▶ **Requirement**:
Will you write out, word for word, every line from the one with "(5.33 s to 5.67 s)" to the final line of the data below, with the pictures left out?

### Record set

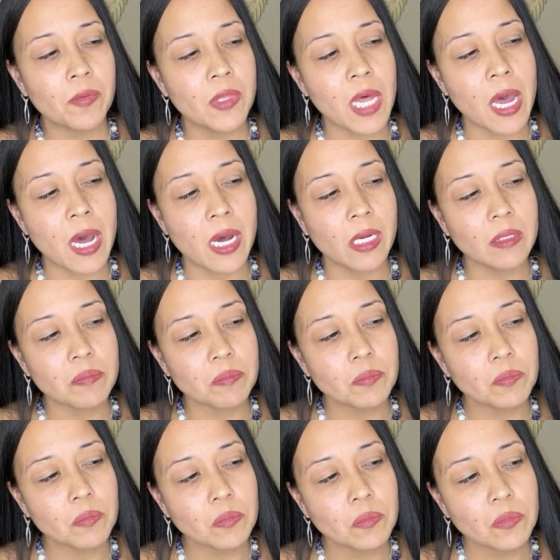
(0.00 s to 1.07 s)
that
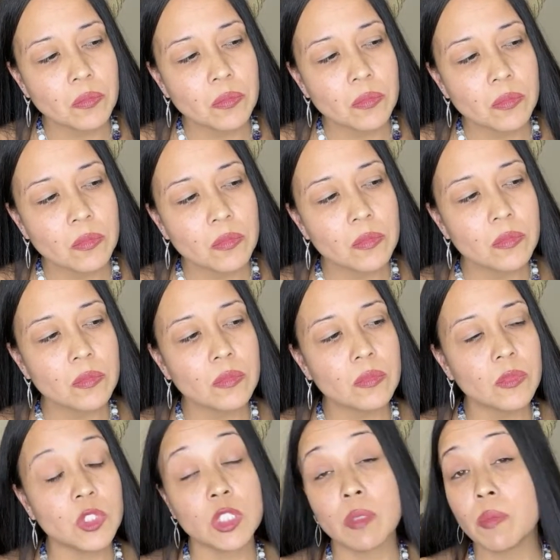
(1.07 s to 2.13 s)

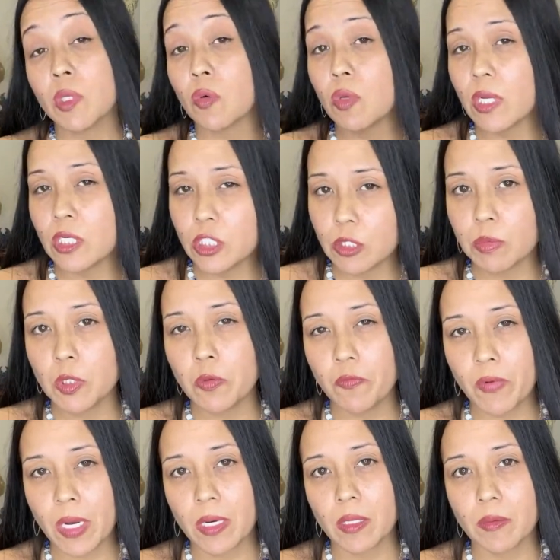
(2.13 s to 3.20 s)
some of the
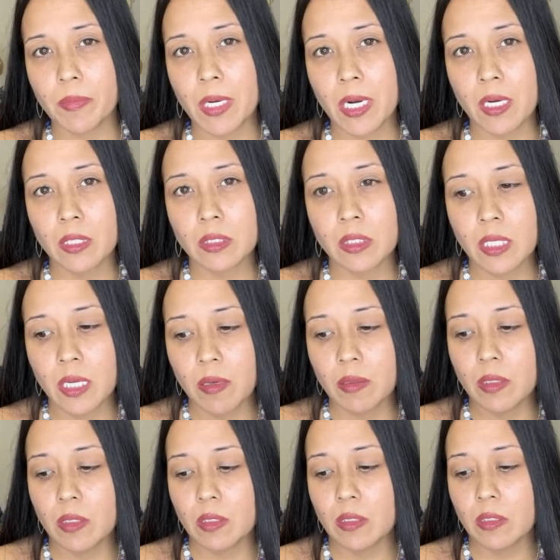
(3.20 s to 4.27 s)
relationships you've had in the past
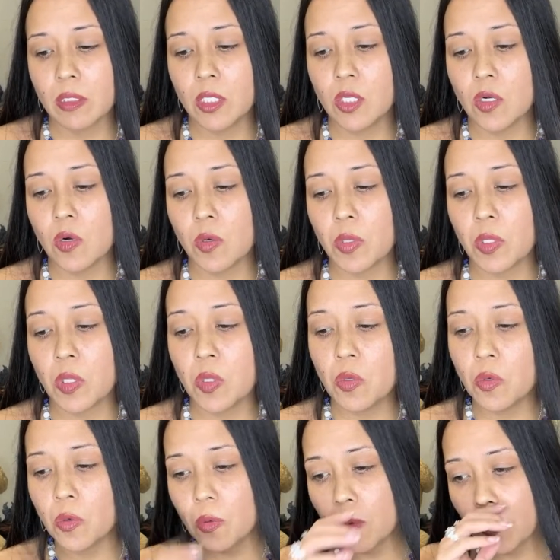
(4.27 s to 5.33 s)
that,
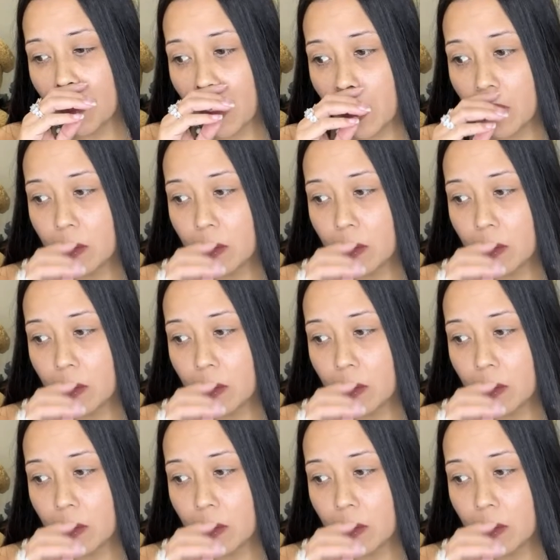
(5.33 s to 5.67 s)
you,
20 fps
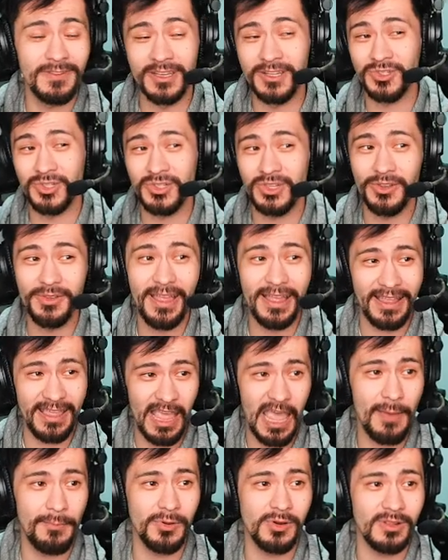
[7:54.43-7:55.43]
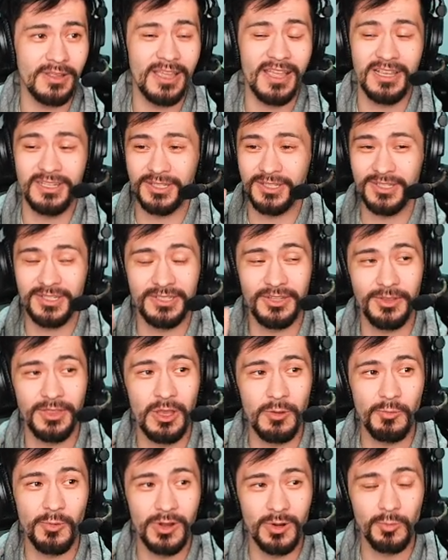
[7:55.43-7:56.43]
it is still that capital S, it is still
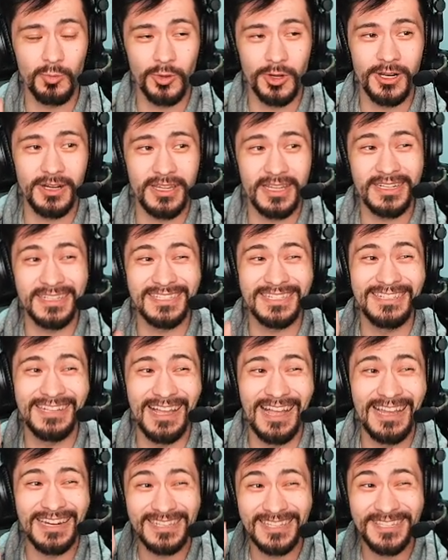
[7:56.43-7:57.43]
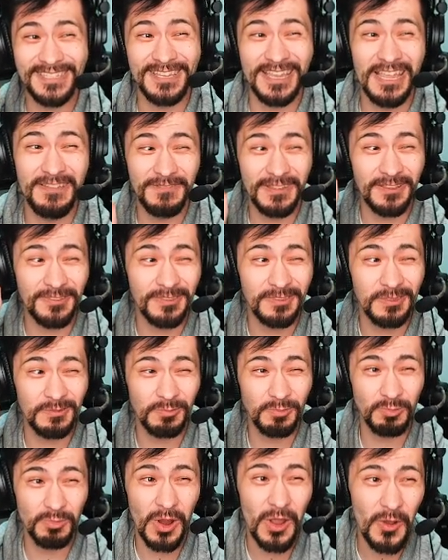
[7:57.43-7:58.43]
that one word, it is not saving
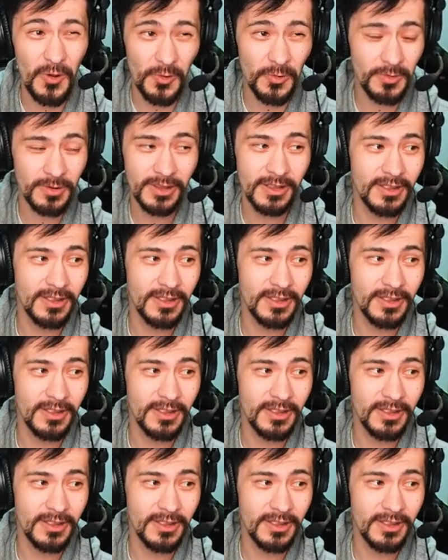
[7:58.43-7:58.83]
throw.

######

▶ **Response**:
(5.33 s to 5.67 s)
you,
20 fps
[7:54.43-7:55.43]
[7:55.43-7:56.43]
it is still that capital S, it is still
[7:56.43-7:57.43]
[7:57.43-7:58.43]
that one word, it is not saving
[7:58.43-7:58.83]
throw.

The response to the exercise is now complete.